▶ _DATA FOR REVIEW_
----

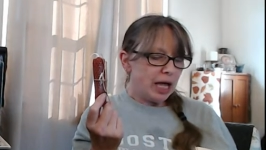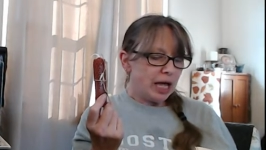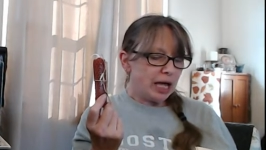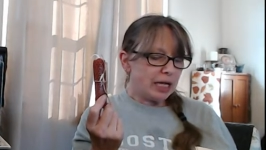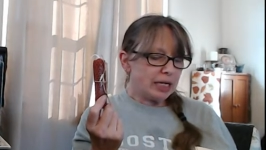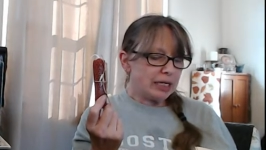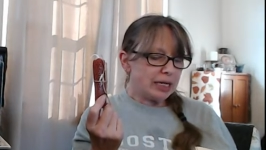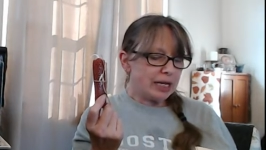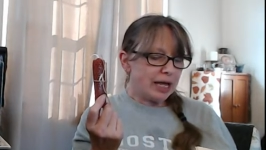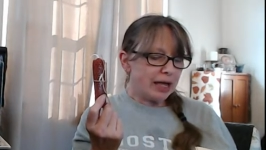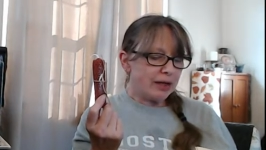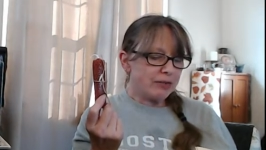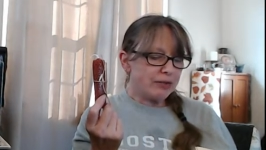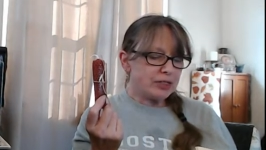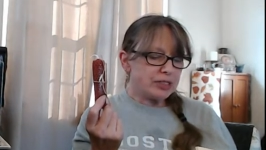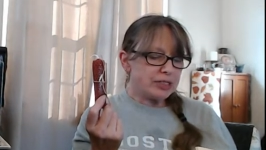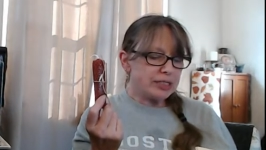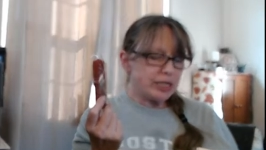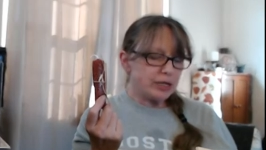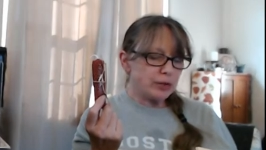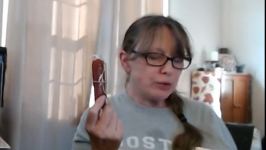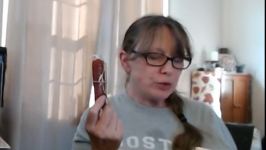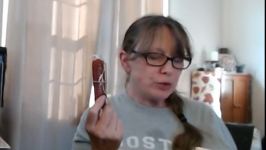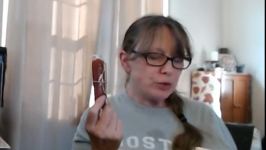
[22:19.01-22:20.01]
Allow the
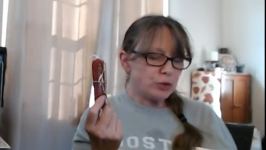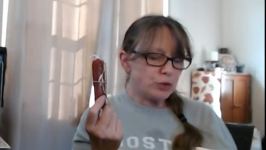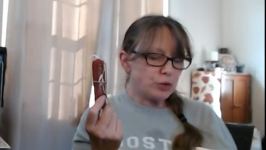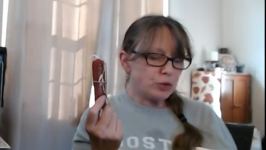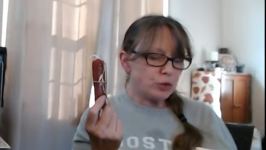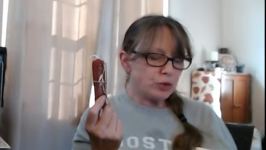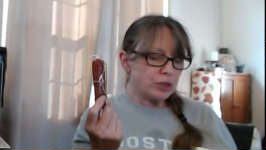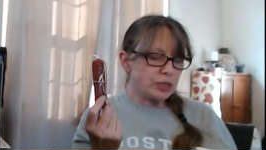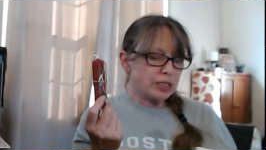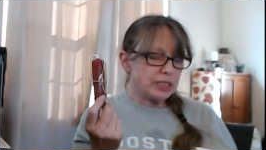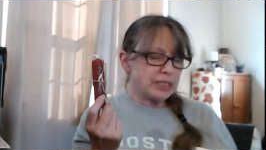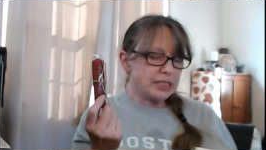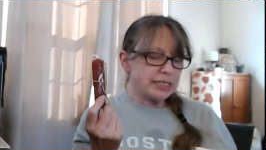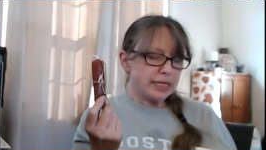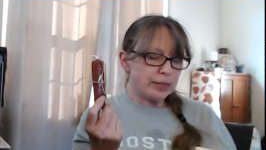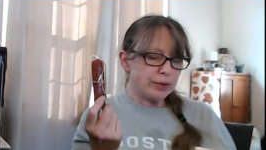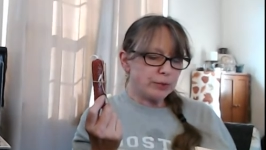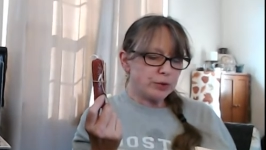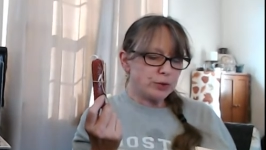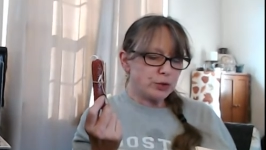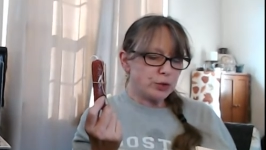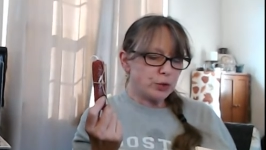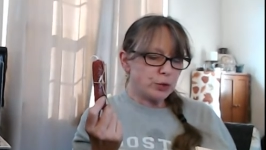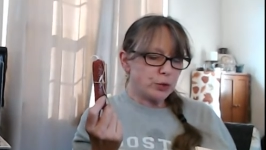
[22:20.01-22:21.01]
sacred, the
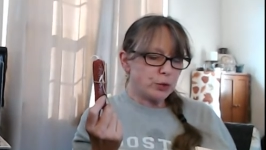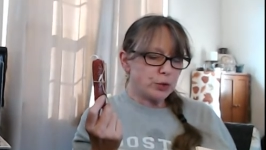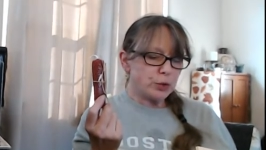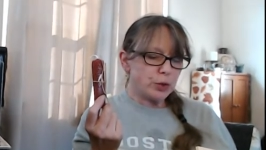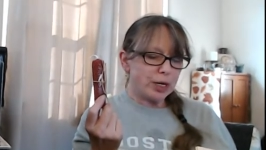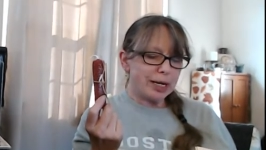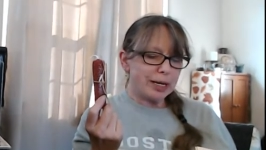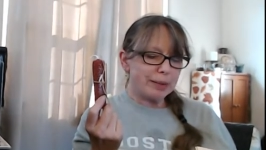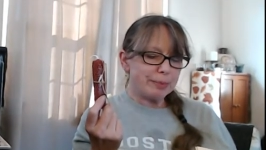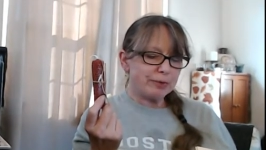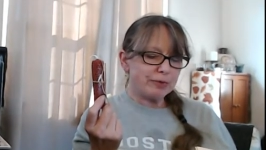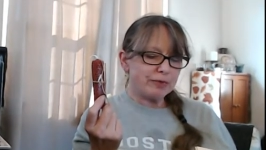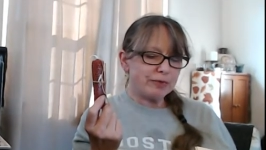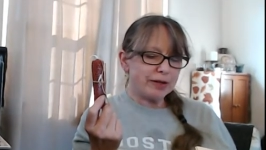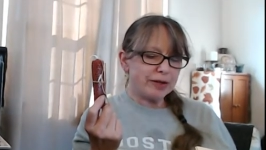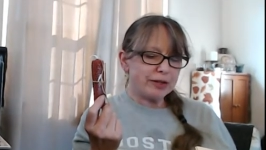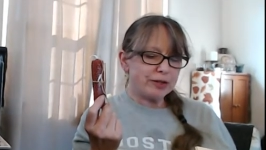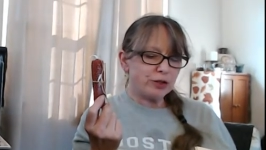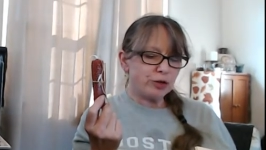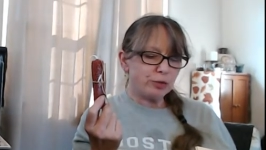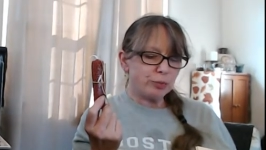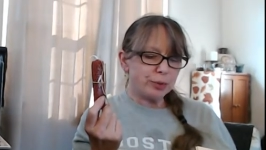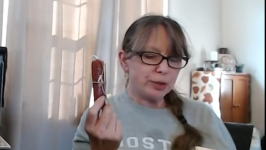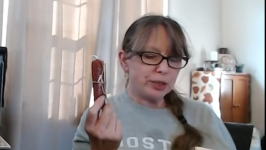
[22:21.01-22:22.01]
sacred tool to amplify
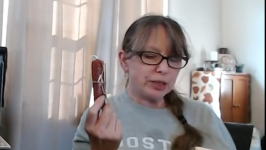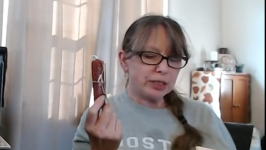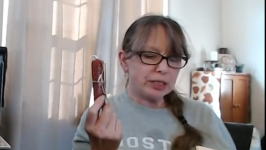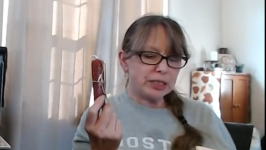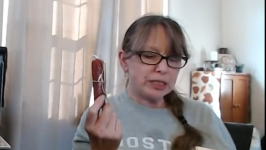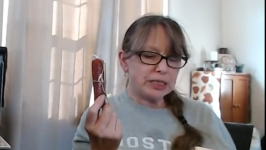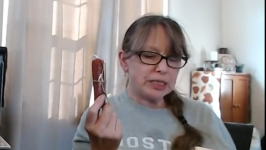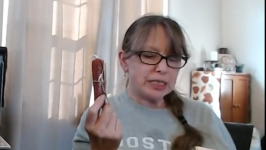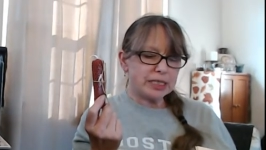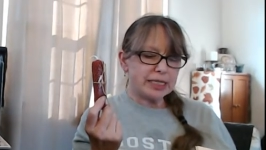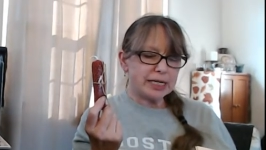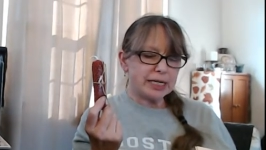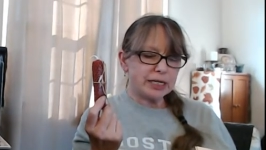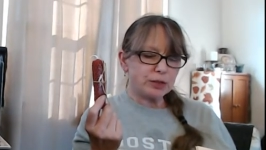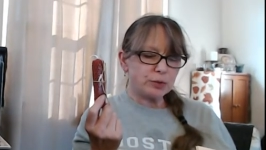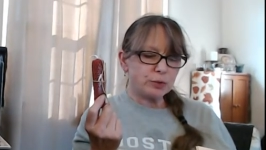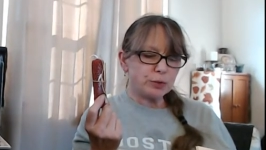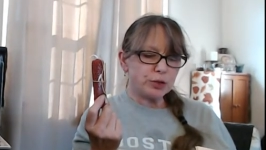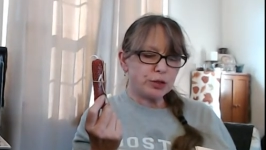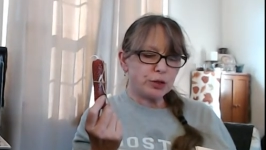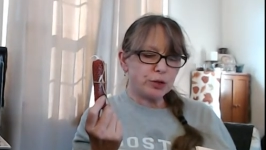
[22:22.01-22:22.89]
your ability to connect with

----

▶ _WORK ITEM_
I'd like the entries above repeated exactly, but without any of their pictures.

▶ _ANSWER SECTION_
[22:19.01-22:20.01]
Allow the
[22:20.01-22:21.01]
sacred, the
[22:21.01-22:22.01]
sacred tool to amplify
[22:22.01-22:22.89]
your ability to connect with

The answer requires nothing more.